[Problem to work on]:
Pictures are to be left out. Copy exactly, and only, the lines from the start of the entries below to the line with "[11.00-11.95s]", both included.

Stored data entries
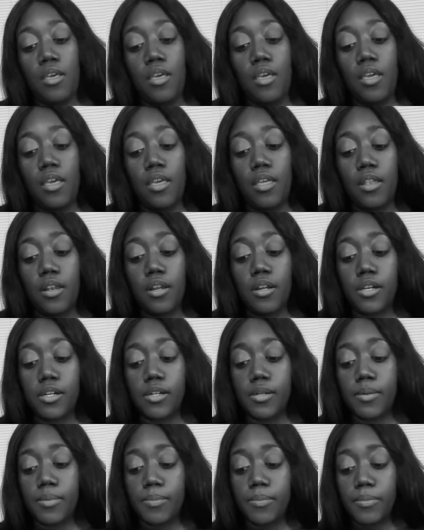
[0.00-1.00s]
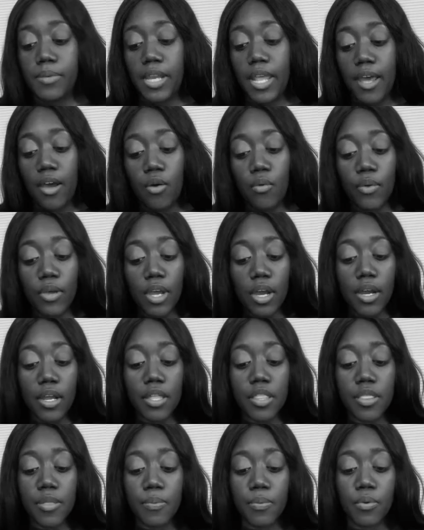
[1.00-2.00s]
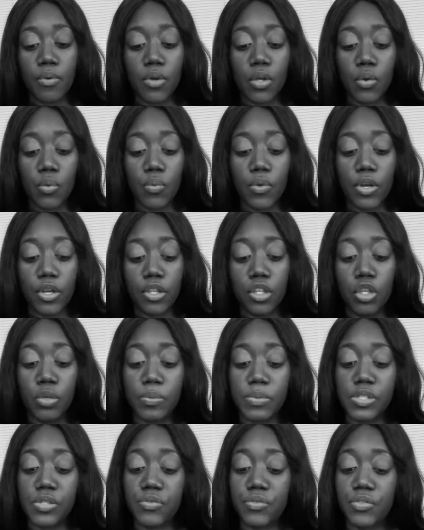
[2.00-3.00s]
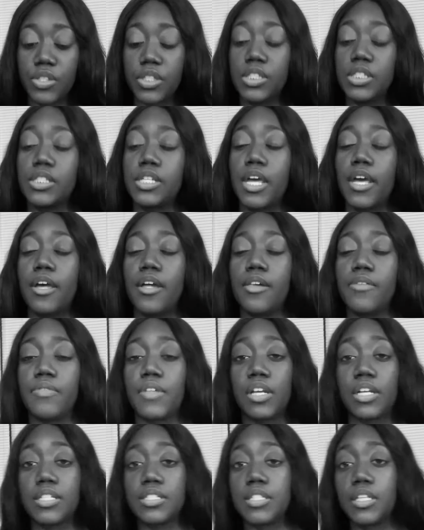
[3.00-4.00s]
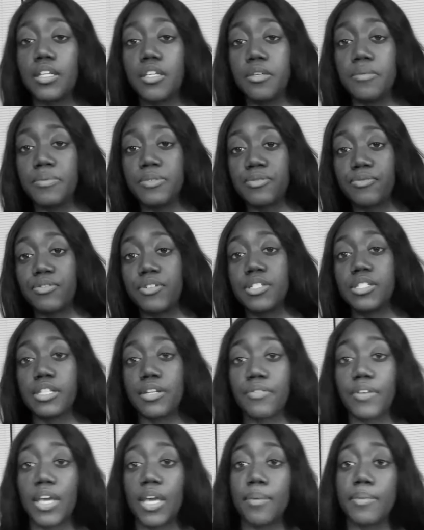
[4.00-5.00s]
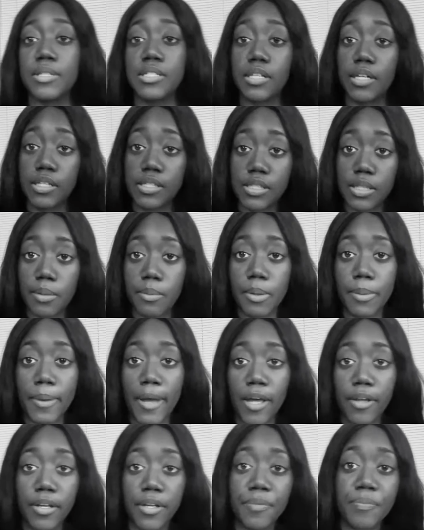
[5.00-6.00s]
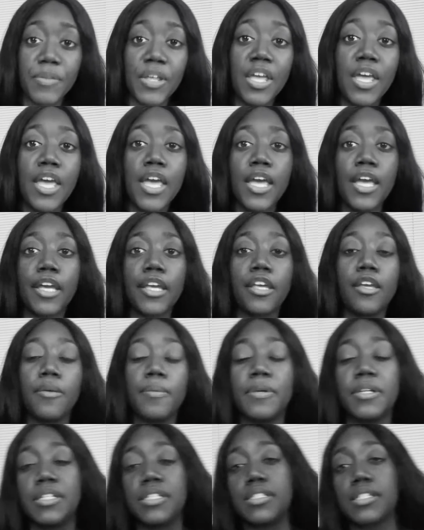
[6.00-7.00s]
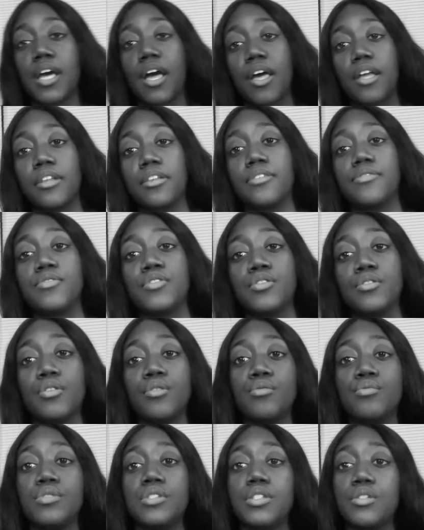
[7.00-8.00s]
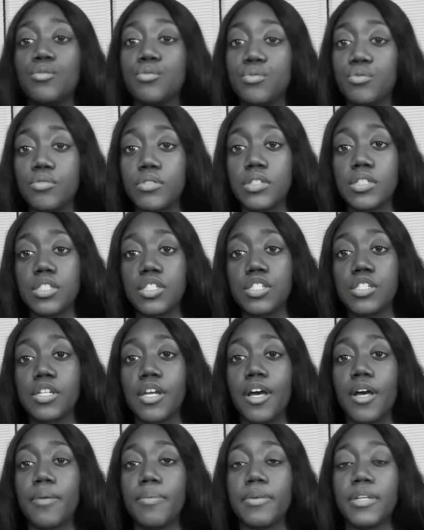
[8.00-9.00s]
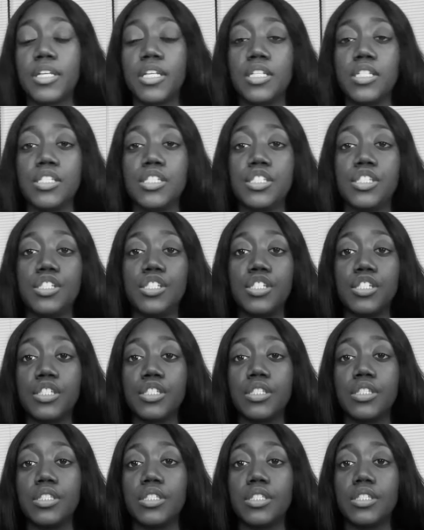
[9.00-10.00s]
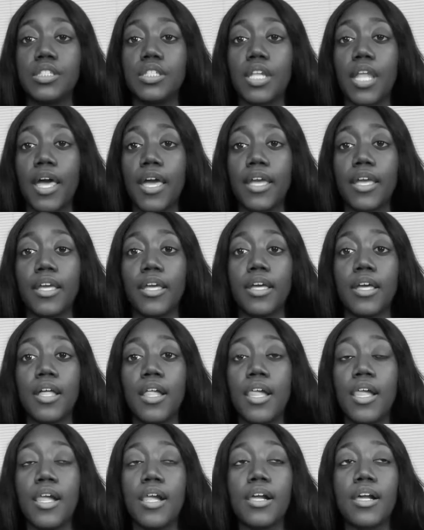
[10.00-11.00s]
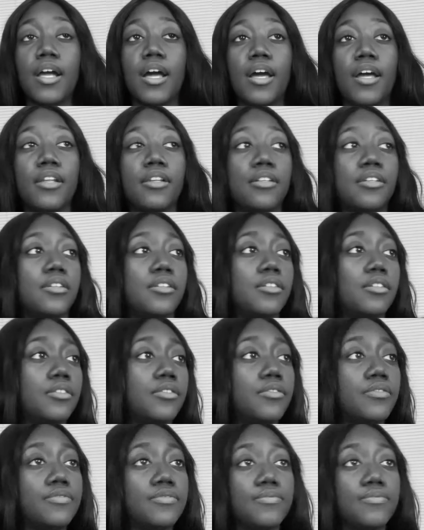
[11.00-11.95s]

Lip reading: And now we are at the point where Cupid's friends have, like I said, Cupid's friends have came and talked to him about it, and Cupid is kind of, you know, still doing his job, but he's just like kind of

[Solution]:
[0.00-1.00s]
[1.00-2.00s]
[2.00-3.00s]
[3.00-4.00s]
[4.00-5.00s]
[5.00-6.00s]
[6.00-7.00s]
[7.00-8.00s]
[8.00-9.00s]
[9.00-10.00s]
[10.00-11.00s]
[11.00-11.95s]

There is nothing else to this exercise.